(Collected data entries)
*** Begin section ***

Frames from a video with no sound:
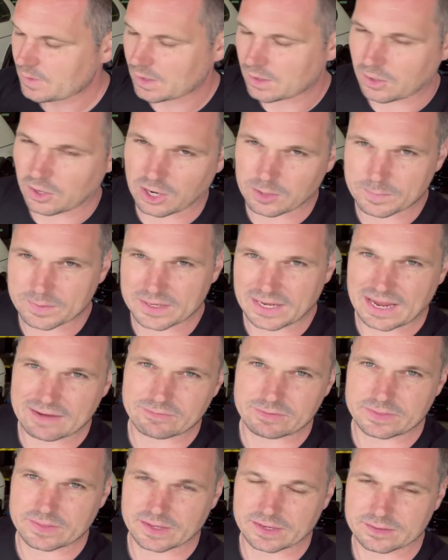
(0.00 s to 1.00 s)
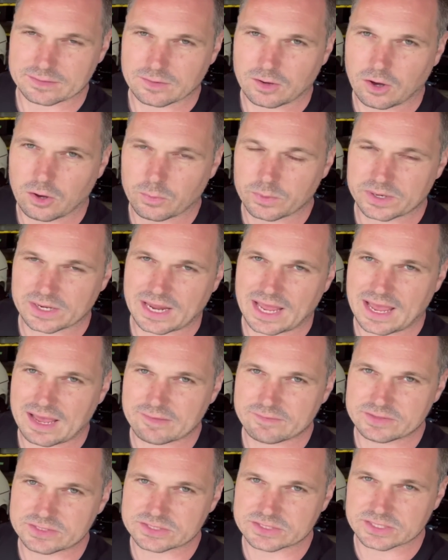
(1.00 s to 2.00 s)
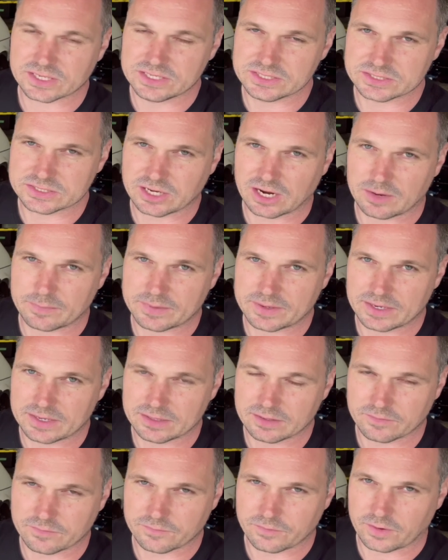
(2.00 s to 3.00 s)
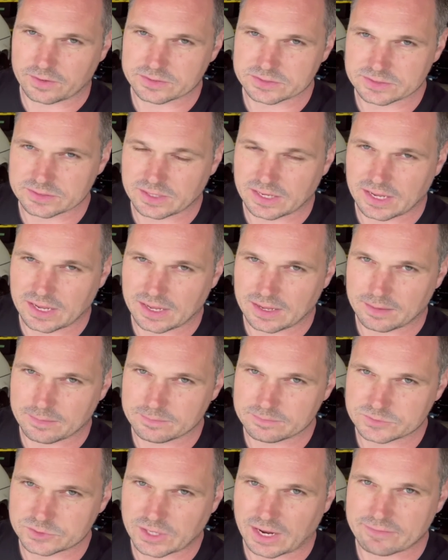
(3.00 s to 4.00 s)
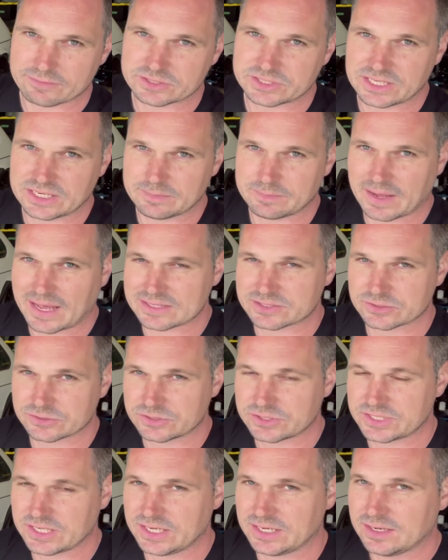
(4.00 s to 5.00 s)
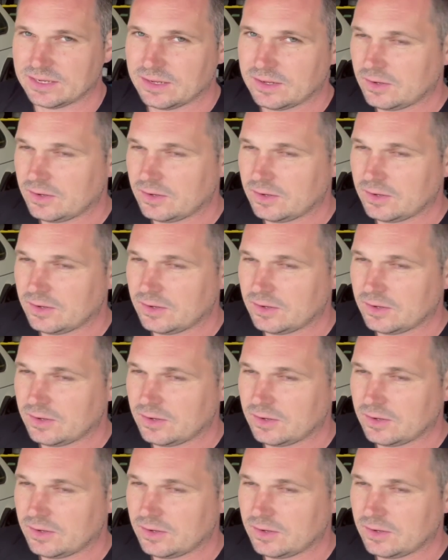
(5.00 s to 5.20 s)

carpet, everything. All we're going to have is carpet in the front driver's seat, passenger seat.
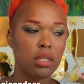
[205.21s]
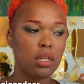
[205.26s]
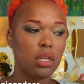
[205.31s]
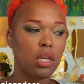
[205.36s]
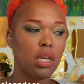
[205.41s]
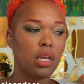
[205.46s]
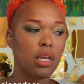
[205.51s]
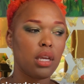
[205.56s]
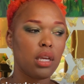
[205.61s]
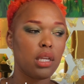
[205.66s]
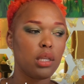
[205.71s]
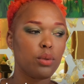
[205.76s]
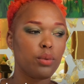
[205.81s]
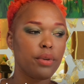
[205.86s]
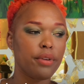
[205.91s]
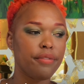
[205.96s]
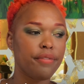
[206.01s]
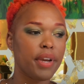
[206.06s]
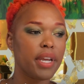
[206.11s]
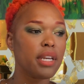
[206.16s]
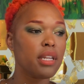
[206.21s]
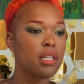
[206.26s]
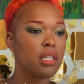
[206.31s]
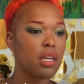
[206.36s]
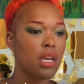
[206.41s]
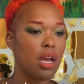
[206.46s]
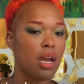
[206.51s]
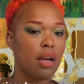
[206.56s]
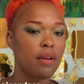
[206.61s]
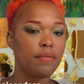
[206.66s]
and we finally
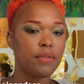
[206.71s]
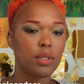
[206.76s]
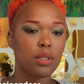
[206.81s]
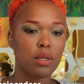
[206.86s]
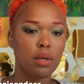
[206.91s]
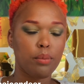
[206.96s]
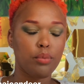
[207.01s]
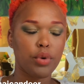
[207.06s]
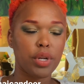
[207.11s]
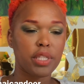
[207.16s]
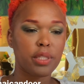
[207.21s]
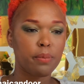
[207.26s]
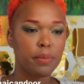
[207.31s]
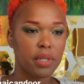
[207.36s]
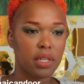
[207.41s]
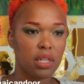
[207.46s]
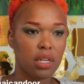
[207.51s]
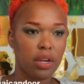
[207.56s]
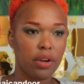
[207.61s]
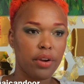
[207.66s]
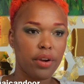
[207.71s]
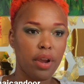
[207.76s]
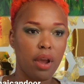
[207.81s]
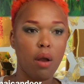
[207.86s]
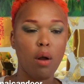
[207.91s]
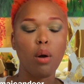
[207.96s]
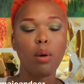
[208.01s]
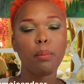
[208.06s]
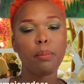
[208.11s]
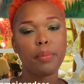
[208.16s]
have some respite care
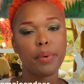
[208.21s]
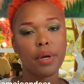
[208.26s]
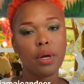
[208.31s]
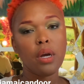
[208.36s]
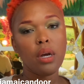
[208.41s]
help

*** End section ***

Assigned task: A word-for-word copy of the records is needed, with no pictures carried over.

Response to the task:
Frames from a video with no sound:
(0.00 s to 1.00 s)
(1.00 s to 2.00 s)
(2.00 s to 3.00 s)
(3.00 s to 4.00 s)
(4.00 s to 5.00 s)
(5.00 s to 5.20 s)

carpet, everything. All we're going to have is carpet in the front driver's seat, passenger seat.
[205.21s]
[205.26s]
[205.31s]
[205.36s]
[205.41s]
[205.46s]
[205.51s]
[205.56s]
[205.61s]
[205.66s]
[205.71s]
[205.76s]
[205.81s]
[205.86s]
[205.91s]
[205.96s]
[206.01s]
[206.06s]
[206.11s]
[206.16s]
[206.21s]
[206.26s]
[206.31s]
[206.36s]
[206.41s]
[206.46s]
[206.51s]
[206.56s]
[206.61s]
[206.66s]
and we finally
[206.71s]
[206.76s]
[206.81s]
[206.86s]
[206.91s]
[206.96s]
[207.01s]
[207.06s]
[207.11s]
[207.16s]
[207.21s]
[207.26s]
[207.31s]
[207.36s]
[207.41s]
[207.46s]
[207.51s]
[207.56s]
[207.61s]
[207.66s]
[207.71s]
[207.76s]
[207.81s]
[207.86s]
[207.91s]
[207.96s]
[208.01s]
[208.06s]
[208.11s]
[208.16s]
have some respite care
[208.21s]
[208.26s]
[208.31s]
[208.36s]
[208.41s]
help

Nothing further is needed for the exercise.